• [TASK OBJECTIVE]:
Print out the data exactly, keeping every image out of it.

----------------------------------------

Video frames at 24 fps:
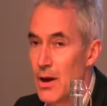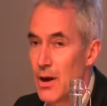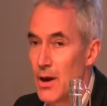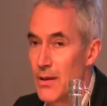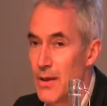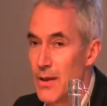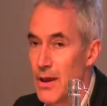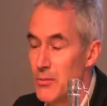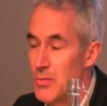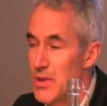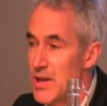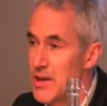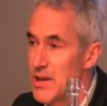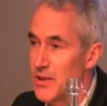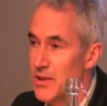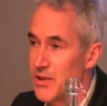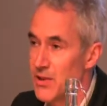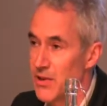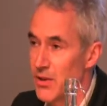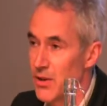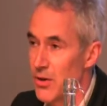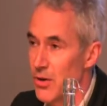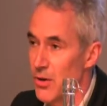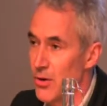And they'd be
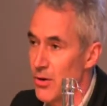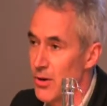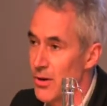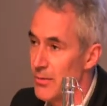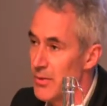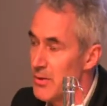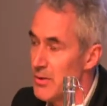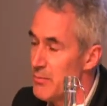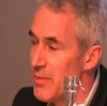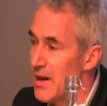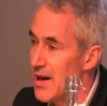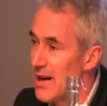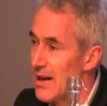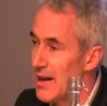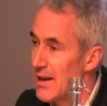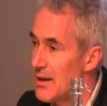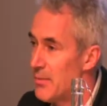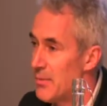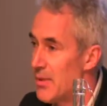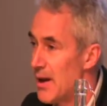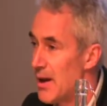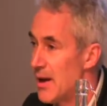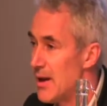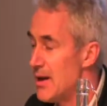insecure, they'd be
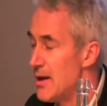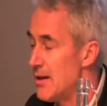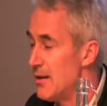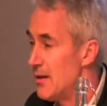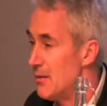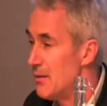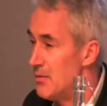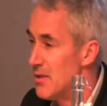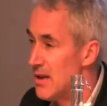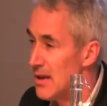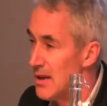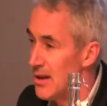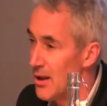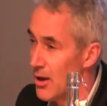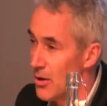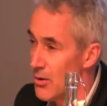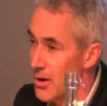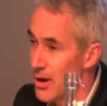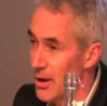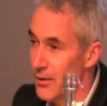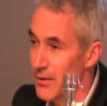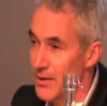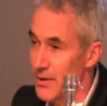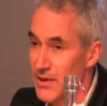badly paid, there'd be
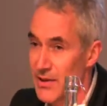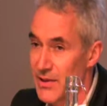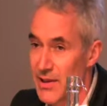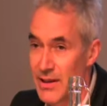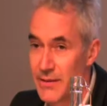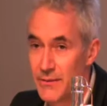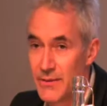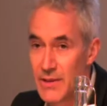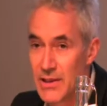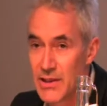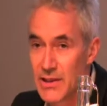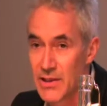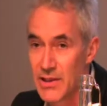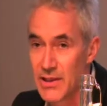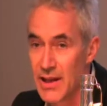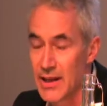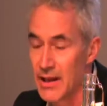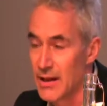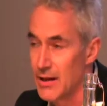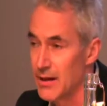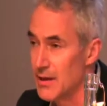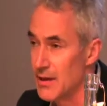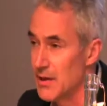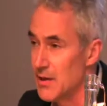low health and safety
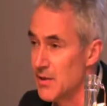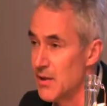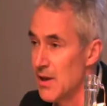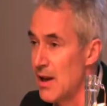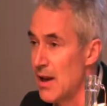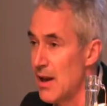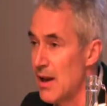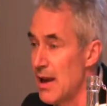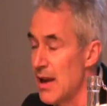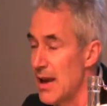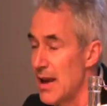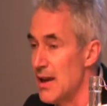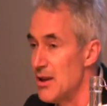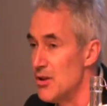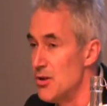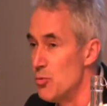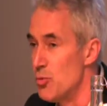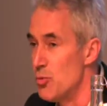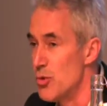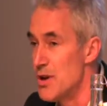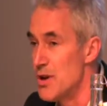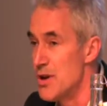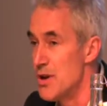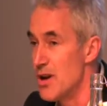standards, and
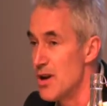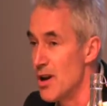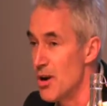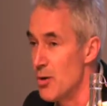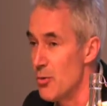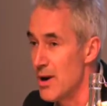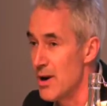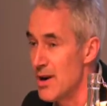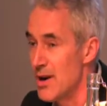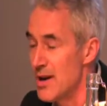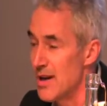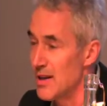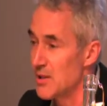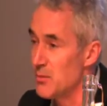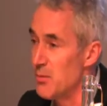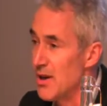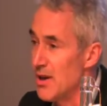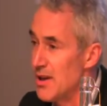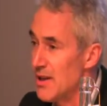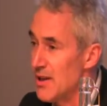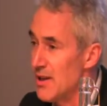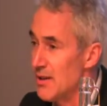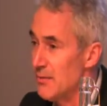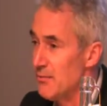you wouldn't know where next
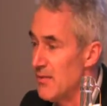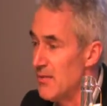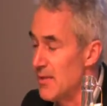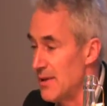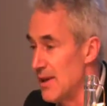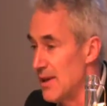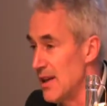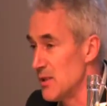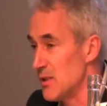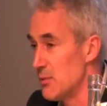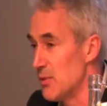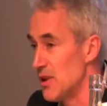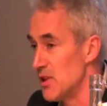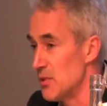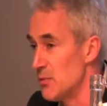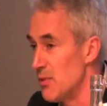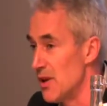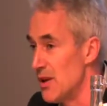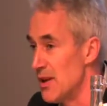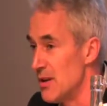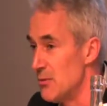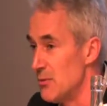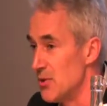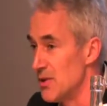month's
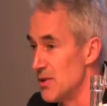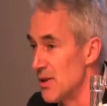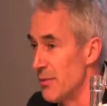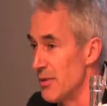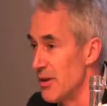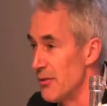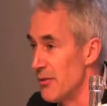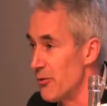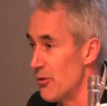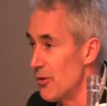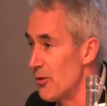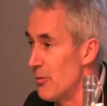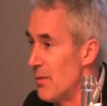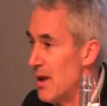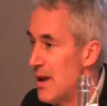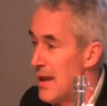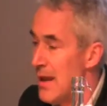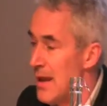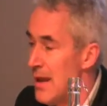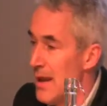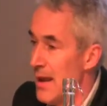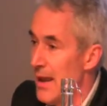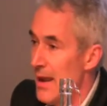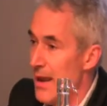money was coming from.
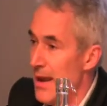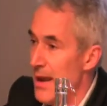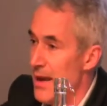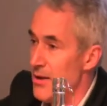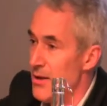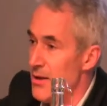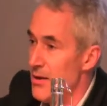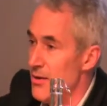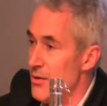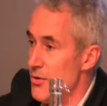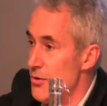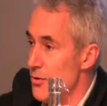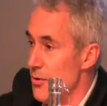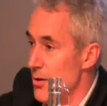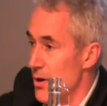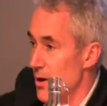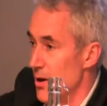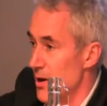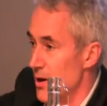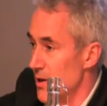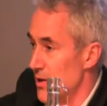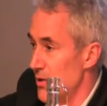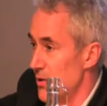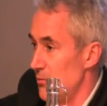And you
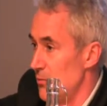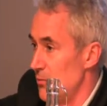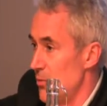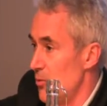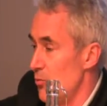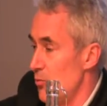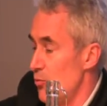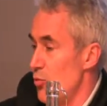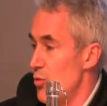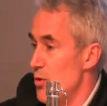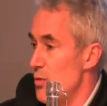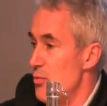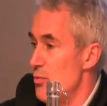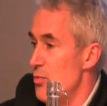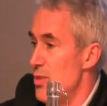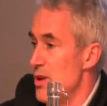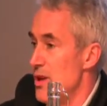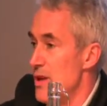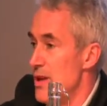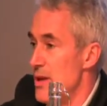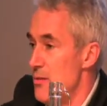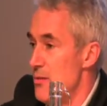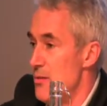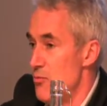guys would
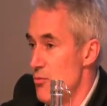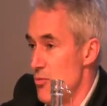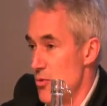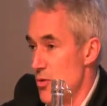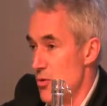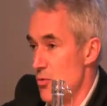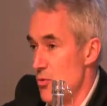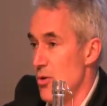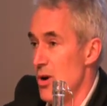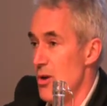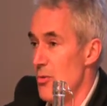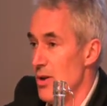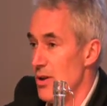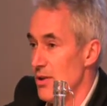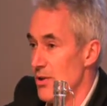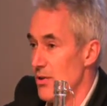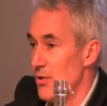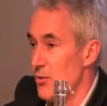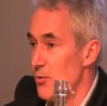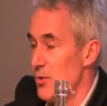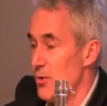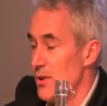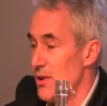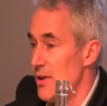be quite well
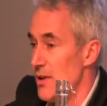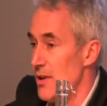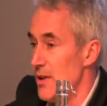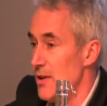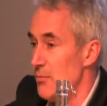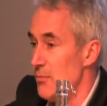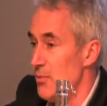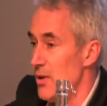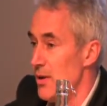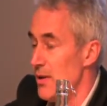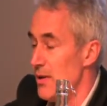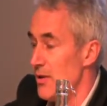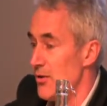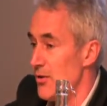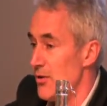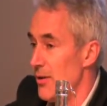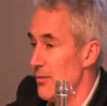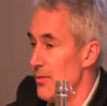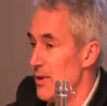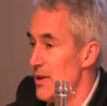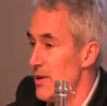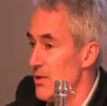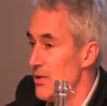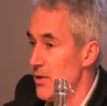sorted, but the
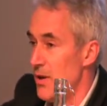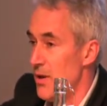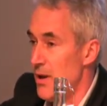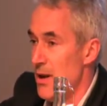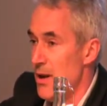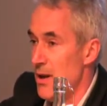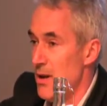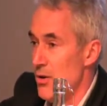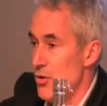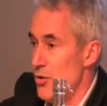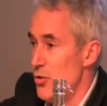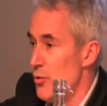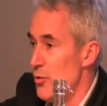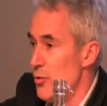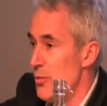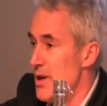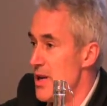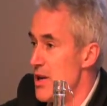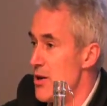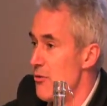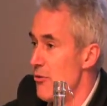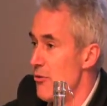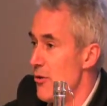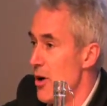trouble is, you'd
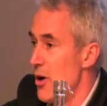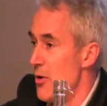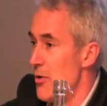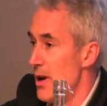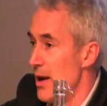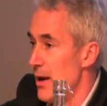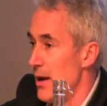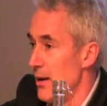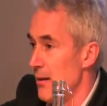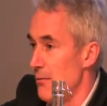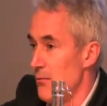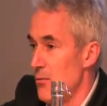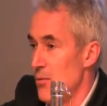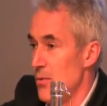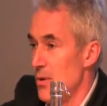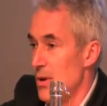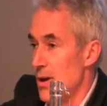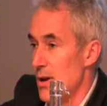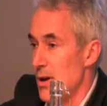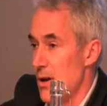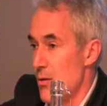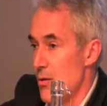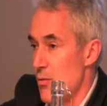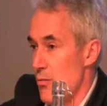be growing
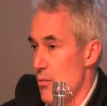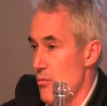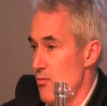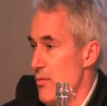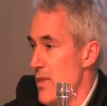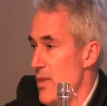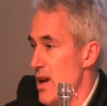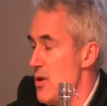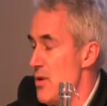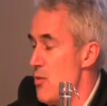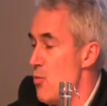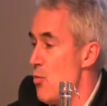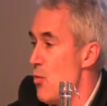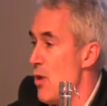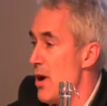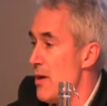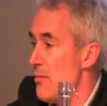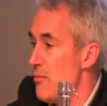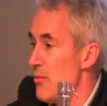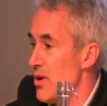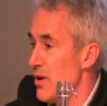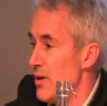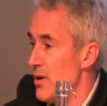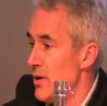like maybe
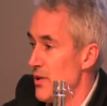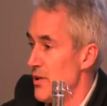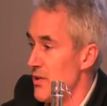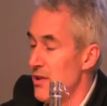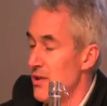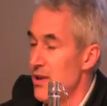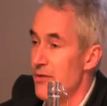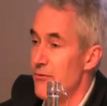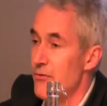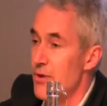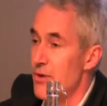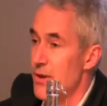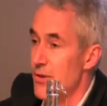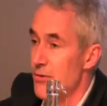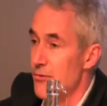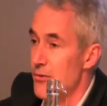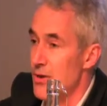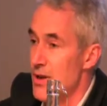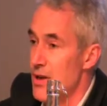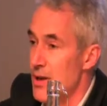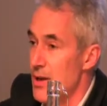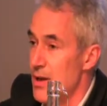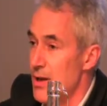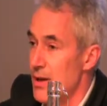one person every
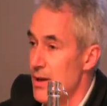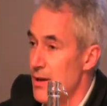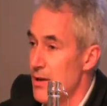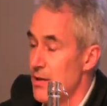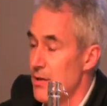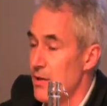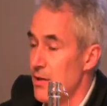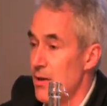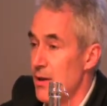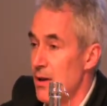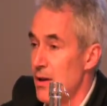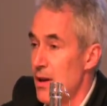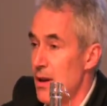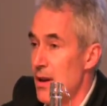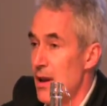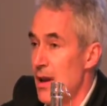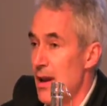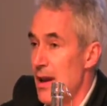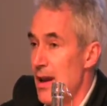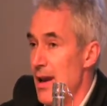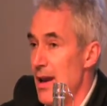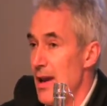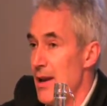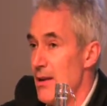3 years,
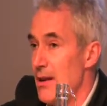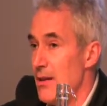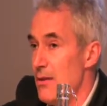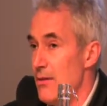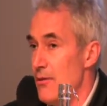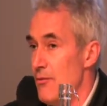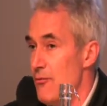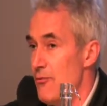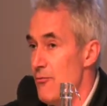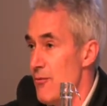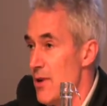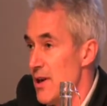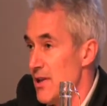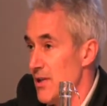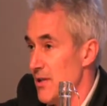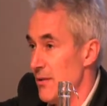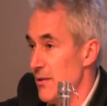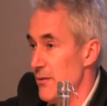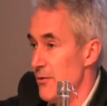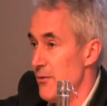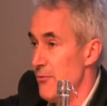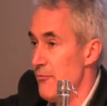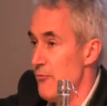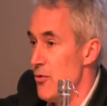and the
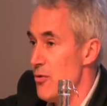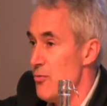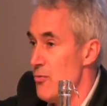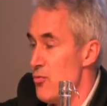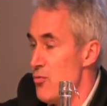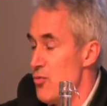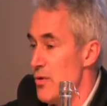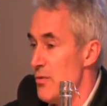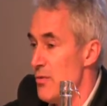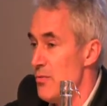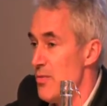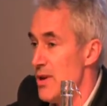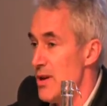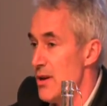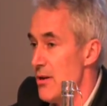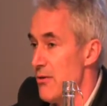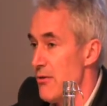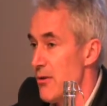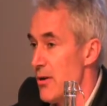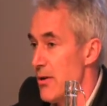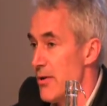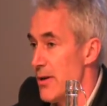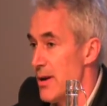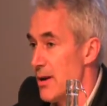rest of the room would be
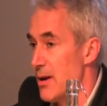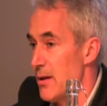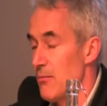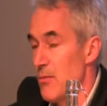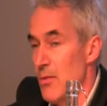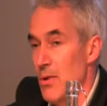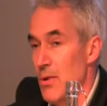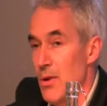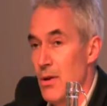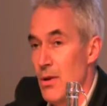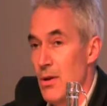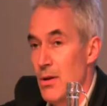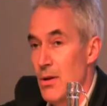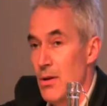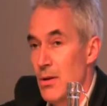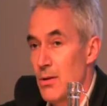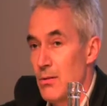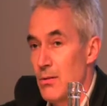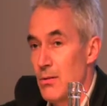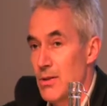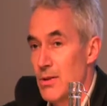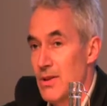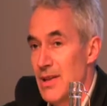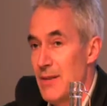growing
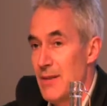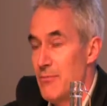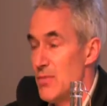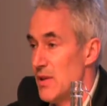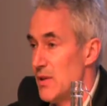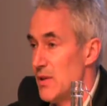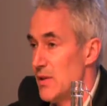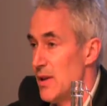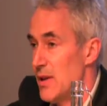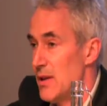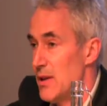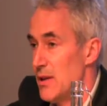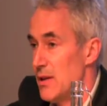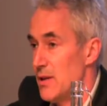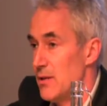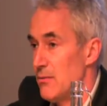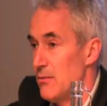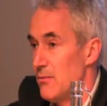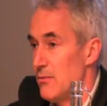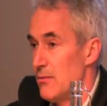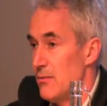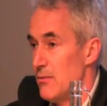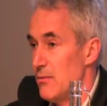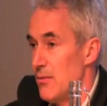
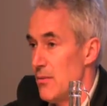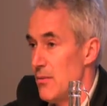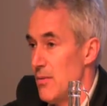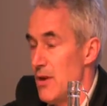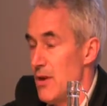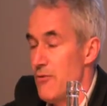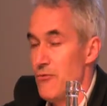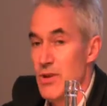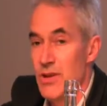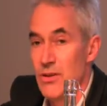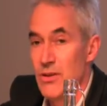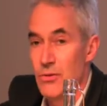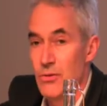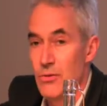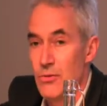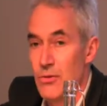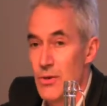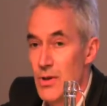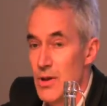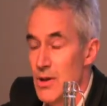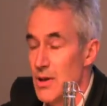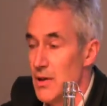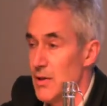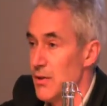10% every
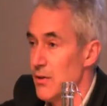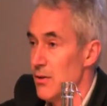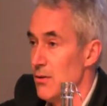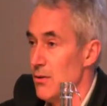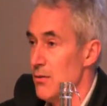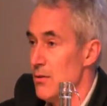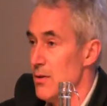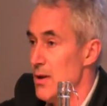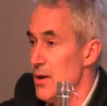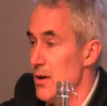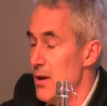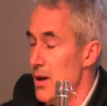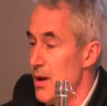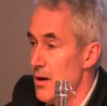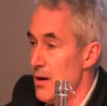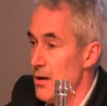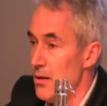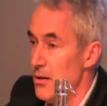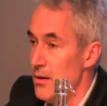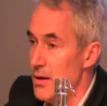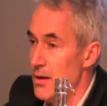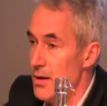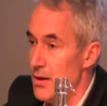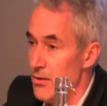2 years. So the
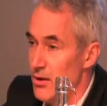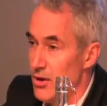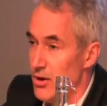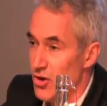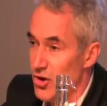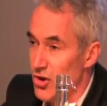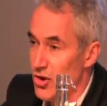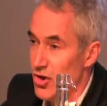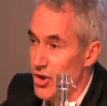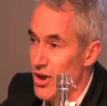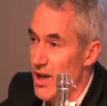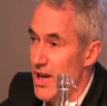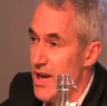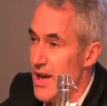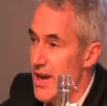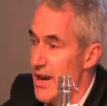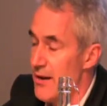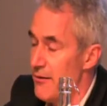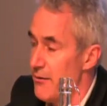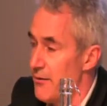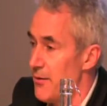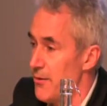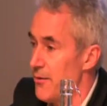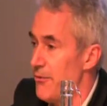
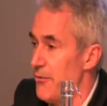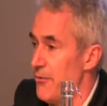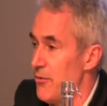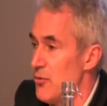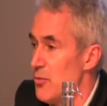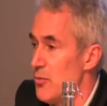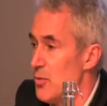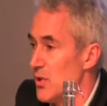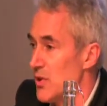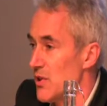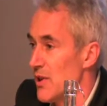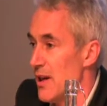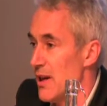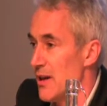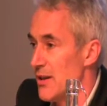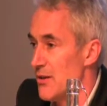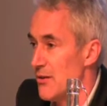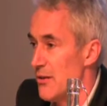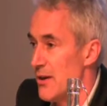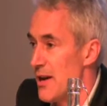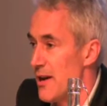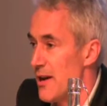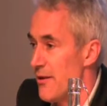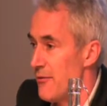share of the formal
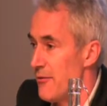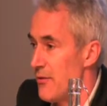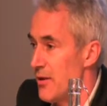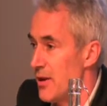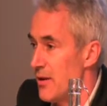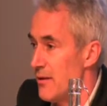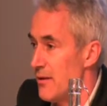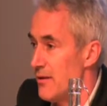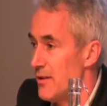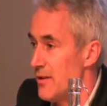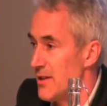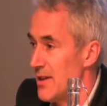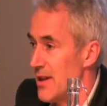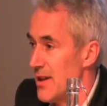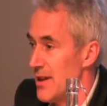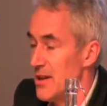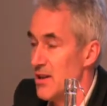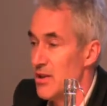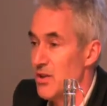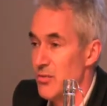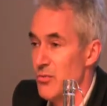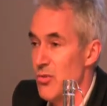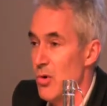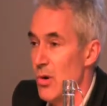sector in Africa is
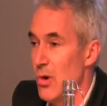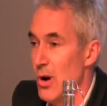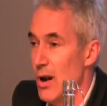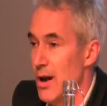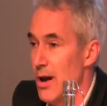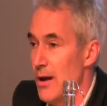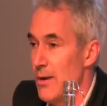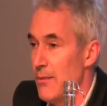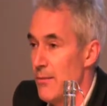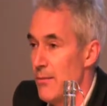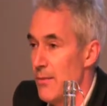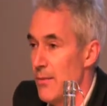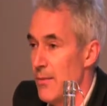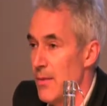getting smaller.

----------------------------------------

• [REPLY]:
Video frames at 24 fps:
And they'd be
insecure, they'd be
badly paid, there'd be
low health and safety
standards, and
you wouldn't know where next
month's
money was coming from.
And you
guys would
be quite well
sorted, but the
trouble is, you'd
be growing
like maybe
one person every
3 years,
and the
rest of the room would be
growing
10% every
2 years. So the
share of the formal
sector in Africa is
getting smaller.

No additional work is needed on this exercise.